Most parents would cringe at hearing their stay-at-home period described as a "blemish" on their careers, despite the difficulty of getting back into the game.
Mike Copeland of Tampa recently took a lesser-paying job in a new field after 21/2 years as a full-time dad. "I'd do it all over again," said Copeland, who left a high-paying job selling medical equipment in September 2001. "But it did surprise me it was so hard to re-enter. Companies pat you on the back when you leave but turn their heads when you want to return."
Duncan, the foreign service officer turned fundraiser, said her hiatus in the 1970s gave her time to focus on her family and volunteer activities.
"I'd like to think it made a great deal of difference to my children," said Duncan, whose children are now 29 and 31. "I know it made a great deal of difference to me."
Gibson said she appreciated the time with her daughter, now 9, and 21/2-year-old twin boys. But she admits to some nervousness when she geared up to go back to work.
"There had been a huge tech boom while I was home," she said. "I wondered if my skills were up to date, and how qualified I really was. But I knew I had a strong sales background."
Some companies are responding to the needs of returning workers. Deloitte & Touche is launching a program to offer mentoring and continuing education to any employee on leave for up to five years.
"We're trying to recognize that one of the biggest stumbling blocks (with long-term leaves) is you're out of touch," said Gwen Mitchell, manager partner for north Florida for Deloitte. "We want to make it easier for them to stay up to date and hopefully return to us."

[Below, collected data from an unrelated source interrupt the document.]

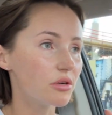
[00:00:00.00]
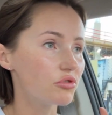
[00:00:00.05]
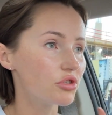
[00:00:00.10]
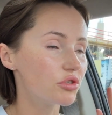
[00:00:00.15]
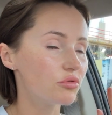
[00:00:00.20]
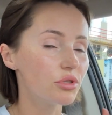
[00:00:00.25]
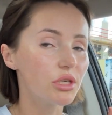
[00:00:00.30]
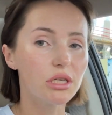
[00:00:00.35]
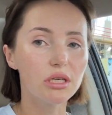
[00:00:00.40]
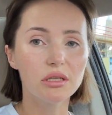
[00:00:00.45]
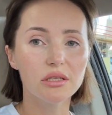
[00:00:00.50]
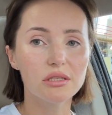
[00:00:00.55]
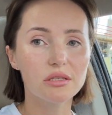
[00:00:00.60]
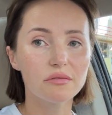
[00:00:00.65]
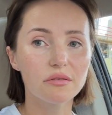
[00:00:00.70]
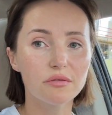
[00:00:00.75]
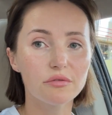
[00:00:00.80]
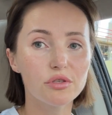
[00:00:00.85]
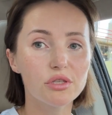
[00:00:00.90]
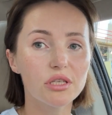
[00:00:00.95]
уже уехала из
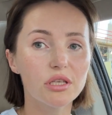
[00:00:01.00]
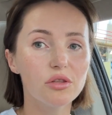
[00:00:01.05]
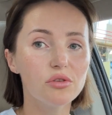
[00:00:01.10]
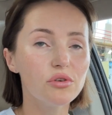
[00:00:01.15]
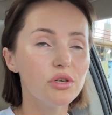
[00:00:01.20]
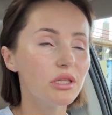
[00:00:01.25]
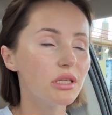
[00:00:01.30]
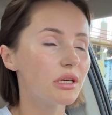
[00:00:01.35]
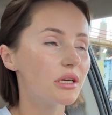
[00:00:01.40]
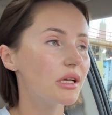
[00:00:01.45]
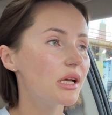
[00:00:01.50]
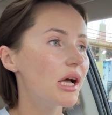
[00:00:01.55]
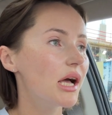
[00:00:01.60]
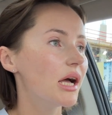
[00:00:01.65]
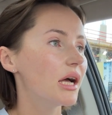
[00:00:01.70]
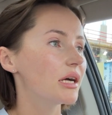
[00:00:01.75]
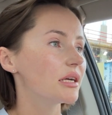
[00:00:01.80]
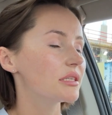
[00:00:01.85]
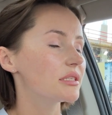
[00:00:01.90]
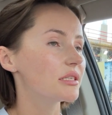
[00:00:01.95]
своего салона,
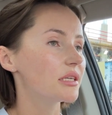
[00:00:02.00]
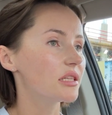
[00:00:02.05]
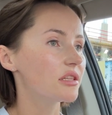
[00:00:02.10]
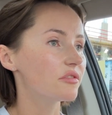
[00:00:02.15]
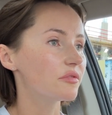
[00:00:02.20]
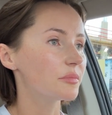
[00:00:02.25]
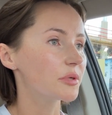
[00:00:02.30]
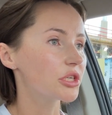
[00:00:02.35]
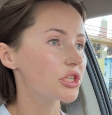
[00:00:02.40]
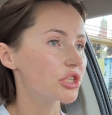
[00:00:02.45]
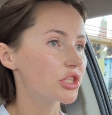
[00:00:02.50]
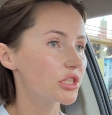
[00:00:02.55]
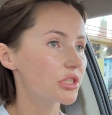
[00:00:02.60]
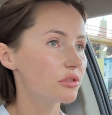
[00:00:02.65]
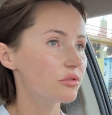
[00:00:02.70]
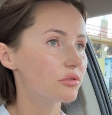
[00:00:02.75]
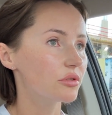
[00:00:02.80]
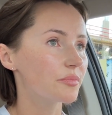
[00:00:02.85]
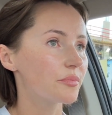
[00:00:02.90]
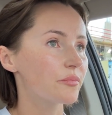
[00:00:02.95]
села в
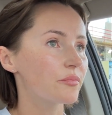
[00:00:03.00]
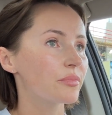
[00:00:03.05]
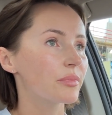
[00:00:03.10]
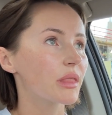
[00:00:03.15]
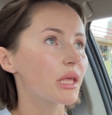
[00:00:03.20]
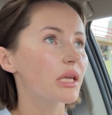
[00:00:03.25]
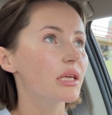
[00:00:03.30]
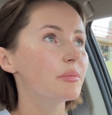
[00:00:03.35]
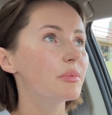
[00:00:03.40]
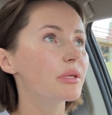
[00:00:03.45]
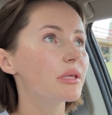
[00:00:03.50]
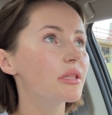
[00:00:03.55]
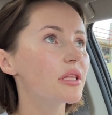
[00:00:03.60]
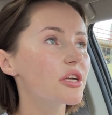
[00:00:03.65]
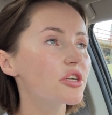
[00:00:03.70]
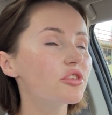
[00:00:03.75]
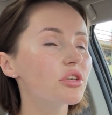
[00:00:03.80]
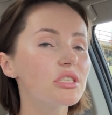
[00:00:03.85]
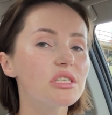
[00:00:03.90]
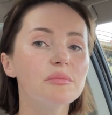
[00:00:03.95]
машину, и поняла,
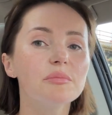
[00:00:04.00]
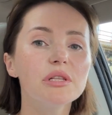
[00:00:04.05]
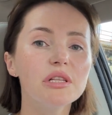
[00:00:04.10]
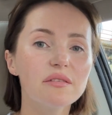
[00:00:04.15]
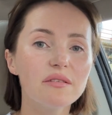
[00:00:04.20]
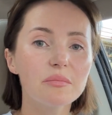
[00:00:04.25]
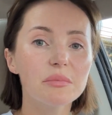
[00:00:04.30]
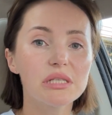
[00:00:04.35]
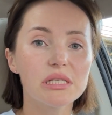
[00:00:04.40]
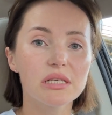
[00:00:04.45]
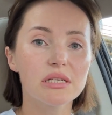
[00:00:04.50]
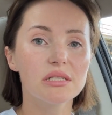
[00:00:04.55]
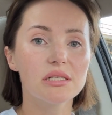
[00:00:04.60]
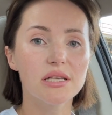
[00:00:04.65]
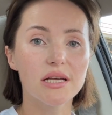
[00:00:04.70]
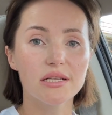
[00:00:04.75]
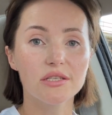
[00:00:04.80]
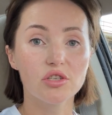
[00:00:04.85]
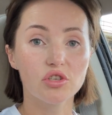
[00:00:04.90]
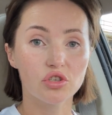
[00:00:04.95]
что я забыла вам
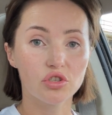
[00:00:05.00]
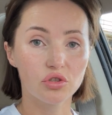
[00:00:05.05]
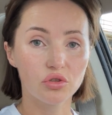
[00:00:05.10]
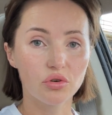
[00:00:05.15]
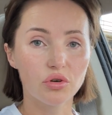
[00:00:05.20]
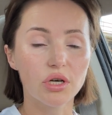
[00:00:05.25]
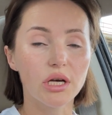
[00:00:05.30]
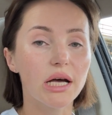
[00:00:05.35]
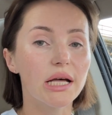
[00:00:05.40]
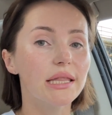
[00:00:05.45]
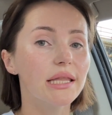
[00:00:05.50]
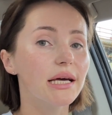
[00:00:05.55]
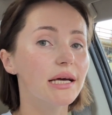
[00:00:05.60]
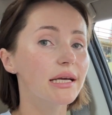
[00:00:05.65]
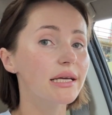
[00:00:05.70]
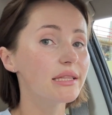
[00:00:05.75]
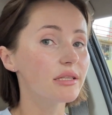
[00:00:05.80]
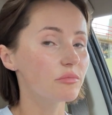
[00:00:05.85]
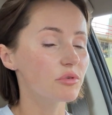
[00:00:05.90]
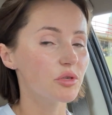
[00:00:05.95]
рассказать, что на
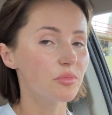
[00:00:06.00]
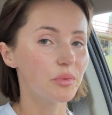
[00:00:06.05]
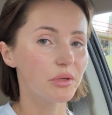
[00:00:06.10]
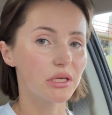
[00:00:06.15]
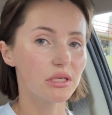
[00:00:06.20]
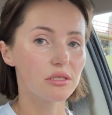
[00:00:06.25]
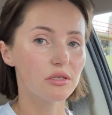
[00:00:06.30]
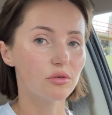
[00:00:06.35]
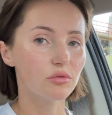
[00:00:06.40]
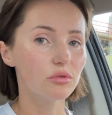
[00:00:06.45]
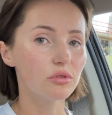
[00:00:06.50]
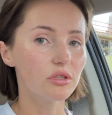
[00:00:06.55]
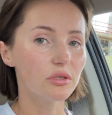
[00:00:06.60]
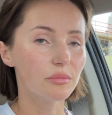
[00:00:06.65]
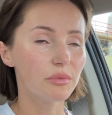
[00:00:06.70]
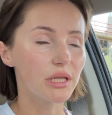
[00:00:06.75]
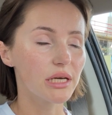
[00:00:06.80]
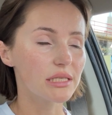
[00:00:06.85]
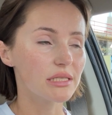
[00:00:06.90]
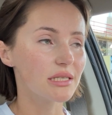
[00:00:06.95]
этом же пикосекундном
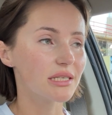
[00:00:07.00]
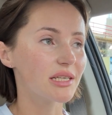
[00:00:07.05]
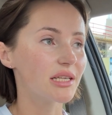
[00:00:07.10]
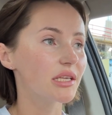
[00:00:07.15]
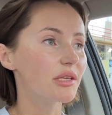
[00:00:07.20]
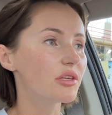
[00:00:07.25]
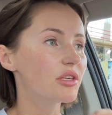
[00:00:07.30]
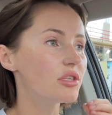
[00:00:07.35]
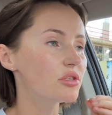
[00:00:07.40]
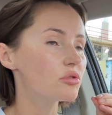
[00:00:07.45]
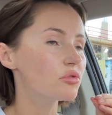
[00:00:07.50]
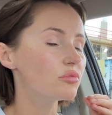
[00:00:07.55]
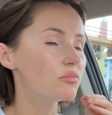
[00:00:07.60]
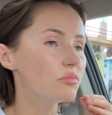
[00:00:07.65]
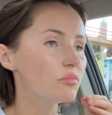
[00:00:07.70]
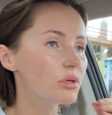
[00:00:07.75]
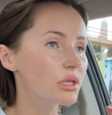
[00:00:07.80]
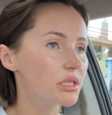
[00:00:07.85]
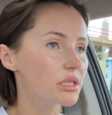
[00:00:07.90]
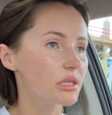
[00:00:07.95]
лазере
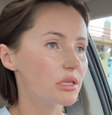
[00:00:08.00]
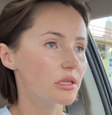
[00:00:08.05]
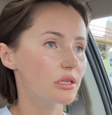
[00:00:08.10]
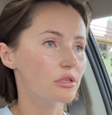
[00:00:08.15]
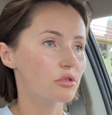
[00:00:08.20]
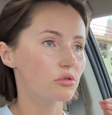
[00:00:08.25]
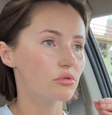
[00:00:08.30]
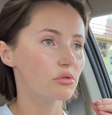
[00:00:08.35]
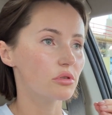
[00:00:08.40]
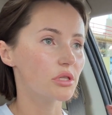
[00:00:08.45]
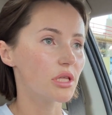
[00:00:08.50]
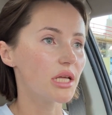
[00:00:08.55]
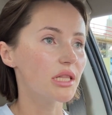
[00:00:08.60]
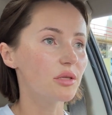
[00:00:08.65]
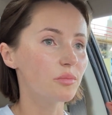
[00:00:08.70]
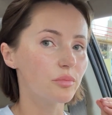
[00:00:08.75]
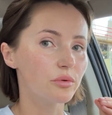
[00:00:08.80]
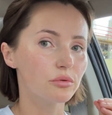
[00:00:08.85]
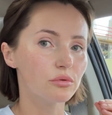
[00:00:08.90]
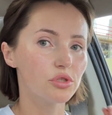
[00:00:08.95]
изумительные
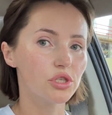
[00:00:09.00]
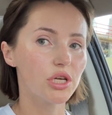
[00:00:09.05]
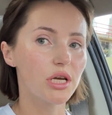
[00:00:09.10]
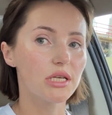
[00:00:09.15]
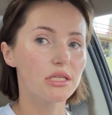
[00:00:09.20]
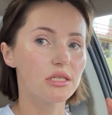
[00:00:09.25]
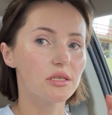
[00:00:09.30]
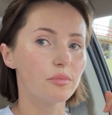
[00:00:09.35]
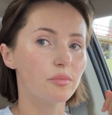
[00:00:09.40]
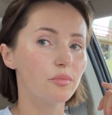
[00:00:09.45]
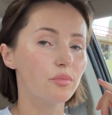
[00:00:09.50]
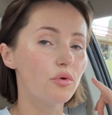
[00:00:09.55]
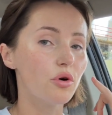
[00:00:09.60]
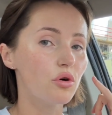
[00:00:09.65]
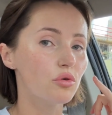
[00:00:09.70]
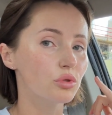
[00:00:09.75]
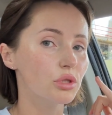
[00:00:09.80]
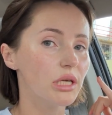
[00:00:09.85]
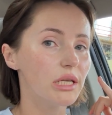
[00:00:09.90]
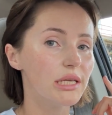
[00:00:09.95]
результаты получаются
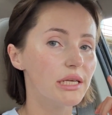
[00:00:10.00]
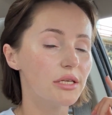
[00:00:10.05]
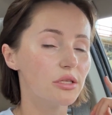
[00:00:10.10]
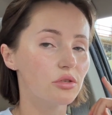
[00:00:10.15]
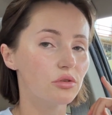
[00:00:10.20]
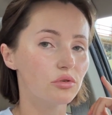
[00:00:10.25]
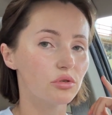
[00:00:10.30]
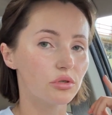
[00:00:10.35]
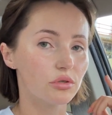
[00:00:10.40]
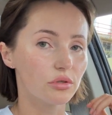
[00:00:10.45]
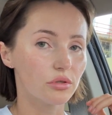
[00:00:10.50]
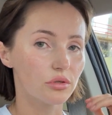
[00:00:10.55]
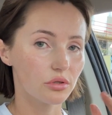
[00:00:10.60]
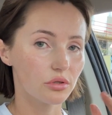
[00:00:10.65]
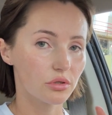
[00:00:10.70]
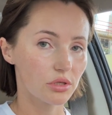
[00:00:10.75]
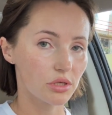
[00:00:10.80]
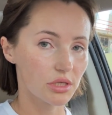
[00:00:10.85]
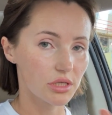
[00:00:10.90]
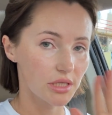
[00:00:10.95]
по удалению
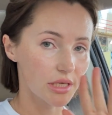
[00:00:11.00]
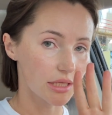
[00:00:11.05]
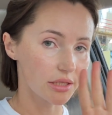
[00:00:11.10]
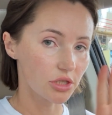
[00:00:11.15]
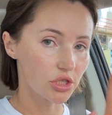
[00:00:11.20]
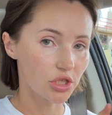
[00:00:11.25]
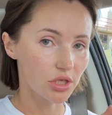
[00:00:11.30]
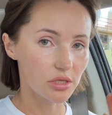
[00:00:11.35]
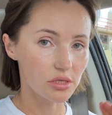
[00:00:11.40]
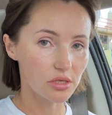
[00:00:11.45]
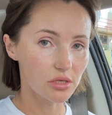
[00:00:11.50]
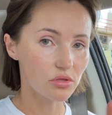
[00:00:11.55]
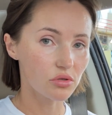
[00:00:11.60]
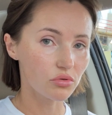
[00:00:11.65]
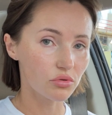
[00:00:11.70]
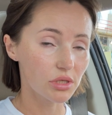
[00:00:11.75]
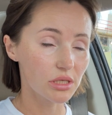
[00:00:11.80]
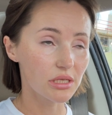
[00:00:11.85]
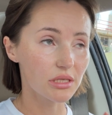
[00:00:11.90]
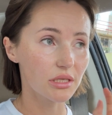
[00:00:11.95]
сеточки
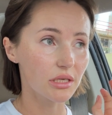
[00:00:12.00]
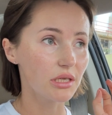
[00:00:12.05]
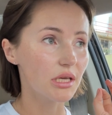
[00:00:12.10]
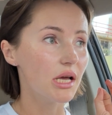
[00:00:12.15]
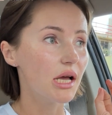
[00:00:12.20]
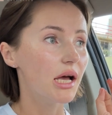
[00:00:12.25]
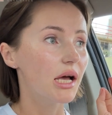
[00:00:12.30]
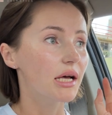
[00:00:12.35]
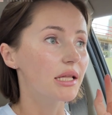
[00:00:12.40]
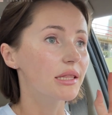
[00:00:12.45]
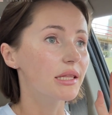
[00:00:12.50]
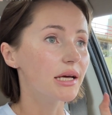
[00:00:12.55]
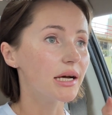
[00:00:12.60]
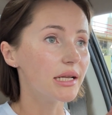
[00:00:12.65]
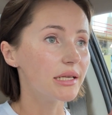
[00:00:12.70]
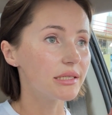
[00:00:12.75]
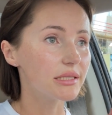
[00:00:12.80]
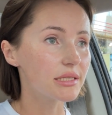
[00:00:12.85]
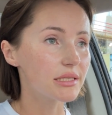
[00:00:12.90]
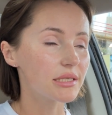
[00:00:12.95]
сосудистой на
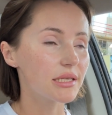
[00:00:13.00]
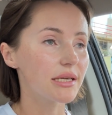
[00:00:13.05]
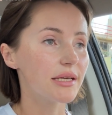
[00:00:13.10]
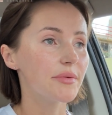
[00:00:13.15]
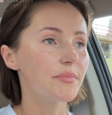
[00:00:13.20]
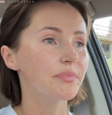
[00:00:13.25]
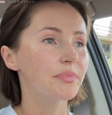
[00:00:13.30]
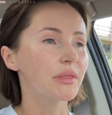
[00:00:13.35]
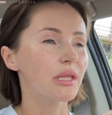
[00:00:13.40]
лице.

Jack Henard, managing partner of Meridian Partners, a Tampa executive search firm, said top companies recognize that a gap in someone's work record doesn't diminish natural talent.
"If I had someone who had been on the fast track in a high potential career, then dropped out for 10 or 15 years, that would not scare me at all. That person still has the same talent," he said. "But in this lousy market, with an "A' player on every corner, it's a tough sell."
Henard can argue persuasively on behalf of returning career women: He has hired more than a half-dozen former stay-at-home moms to work part-time for his firm. "It's the very best way to find talent in Tampa," he said. "But these women really have to sell themselves to employers one on one. And most won't fit into a corporate environment. They've been there, done that."
Straw, the bond broker who couldn't get a job as an executive assistant, would agree. After she and her husband moved to Sarasota four years ago, the couple started Where-Tech, a company that sells fleet management hardware and software. Straw is part-owner and focuses on manufacturing and product testing.
Despite discouragement from recruiters, Gibson networked her way into an interview with a pharmaceutical company. She landed the job, but recently left for a position with a financial services company. For that, she began commuting for three months of training in New York City.
"Those first two years back in the work force helped rebuild my confidence," Gibson said. "I'm absolutely happy I took those years off. But I needed more at the end of the day."